Le moteur inédit est étudié pour répondre aux actuelles et futures normes antipollution. À terme, les Bullet pourraient en être équipées pour satisfaire aux exigences de la norme Euro 5. C’est un monocylindre à simple arbre à cames et deux soupapes refroidi par air. Il développe 24,5 ch à 6 500 tr/min. Vous voilà avertis pour la puissance. Le voyage sera tranquille. Ce qui, en contrepartie, devrait lui garantir facilité d’entretien et longévité. Car cette moto est pensée globalement comme une machine-outil, simple et fonctionnelle.
Absence de kick
Les pieds bien au sol malgré mon 1,70 m, j’attrape le starter au guidon en me disant que l’injection ne doit pas être de toute dernière génération ; puis je presse le démarreur. Eh oui, le kick a disparu. Le petit mono s’ébroue alors en distillant une sonorité bien agréable via un silencieux inox. C’est sur les petites routes provençales que s’effectuent les premiers kilomètres, et la magie y opère rapidement.
L’Himalayan est d’une facilité déconcertante. Son châssis lui confère une très grande stabilité, et si la roue de 21’ la prive d’un peu de vivacité, c’est presque tant mieux ; l’Himalayan s’apprécie en conduite coulée, sans brusquerie. Le frein avant est à l’avenant, sans gros mordant mais puissant et facilement dosable, et l’élément arrière permet d’asseoir parfaitement la moto. Les pneumatiques, des Pirelli MT60 au profil mixte, offrent un grip satisfaisant.
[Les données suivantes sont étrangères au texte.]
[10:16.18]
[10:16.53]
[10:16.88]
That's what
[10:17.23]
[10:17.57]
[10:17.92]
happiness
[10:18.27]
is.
Pas de coup de pied au cul…
Mais pour ceux qui en veulent plus, à l’exemple des gamins qui remettent le doigt dans le pot de confiture, et qui ouvriront les gaz en grand, le petit bloc vous rappellera rapidement que la gourmandise est un vilain défaut ! Pas d’accélération franche, pas de coup de pied au cul. Ce bloc est étonnamment souple et donne le meilleur de lui-même entre 2 500 et 5 000 tr/min (100 km/h) sans jamais une saute d’humeur. Il est capable d’une pointe à un bon 120 en début de zone rouge, soit 6 500 tr/min, sans qu’apparaissent de vibrations désagréables. La boîte de vitesses et l’embrayage, eux, sont doux et précis, ce qui n’était pas le cas du modèle testé il y a 2 ans.
Le verdict
Cette Himalayan ne présente pas de défaut si l’on fait uniquement ce pour quoi elle a été conçue, à savoir les chemins et le voyage au long cours. Là, pour 4 495 €, elle en donne pour son argent. Ses concurrentes, on peut nommer la Honda CB 500 X et la Suzuki 650 V-Strom – qui font mieux sur route –, ne peuvent s’acquérir que d’occasion pour cette somme. Mais l’indienne, faute d’avoir un moteur ludique, pourrait avoir du mal à séduire.
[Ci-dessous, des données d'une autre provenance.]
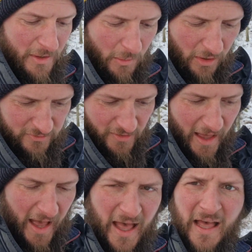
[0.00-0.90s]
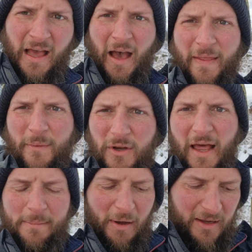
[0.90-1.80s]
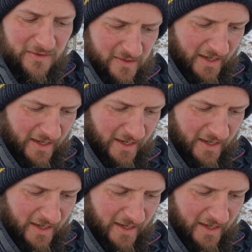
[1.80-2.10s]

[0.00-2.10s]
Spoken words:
minute walk to that, and then we're going to head back into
Dans le village du Castellet, à proximité du célèbre circuit, nous nous faufilons dans les ruelles étroites et escarpées. Bloqués par la camionnette du boulanger, nous descendons quelques marches et repartons en direction du mont Côme à la recherche de quelque chemin de terre. Là encore, sans surprendre, la machine fait le job. La roue de 21 pouces avale trous et racines, les suspensions travaillent efficacement et la position debout sur les repose-pieds permet un guidage efficace. Le moteur est un allié : il ne bouscule jamais et accepte les erreurs de régime. Sable, terre ou chemin boueux, l’Himalayan passera. Les descentes de pierriers rappellent que l’ABS n’est pas déconnectable et qu’il donne de méchants retours dans la pédale. Et attention, quand même, aux 185 kg : il faut oublier les sauts de cabri et les spéciales chronométrées !
Au final, cette moto me fait penser au vélo de notre enfance, celui qui nous menait à l’école, avec lequel nous faisions du cross dans la forêt et que nous jetions dans l’herbe pour faire une partie de foot. Une machine à vivre, sans contrainte.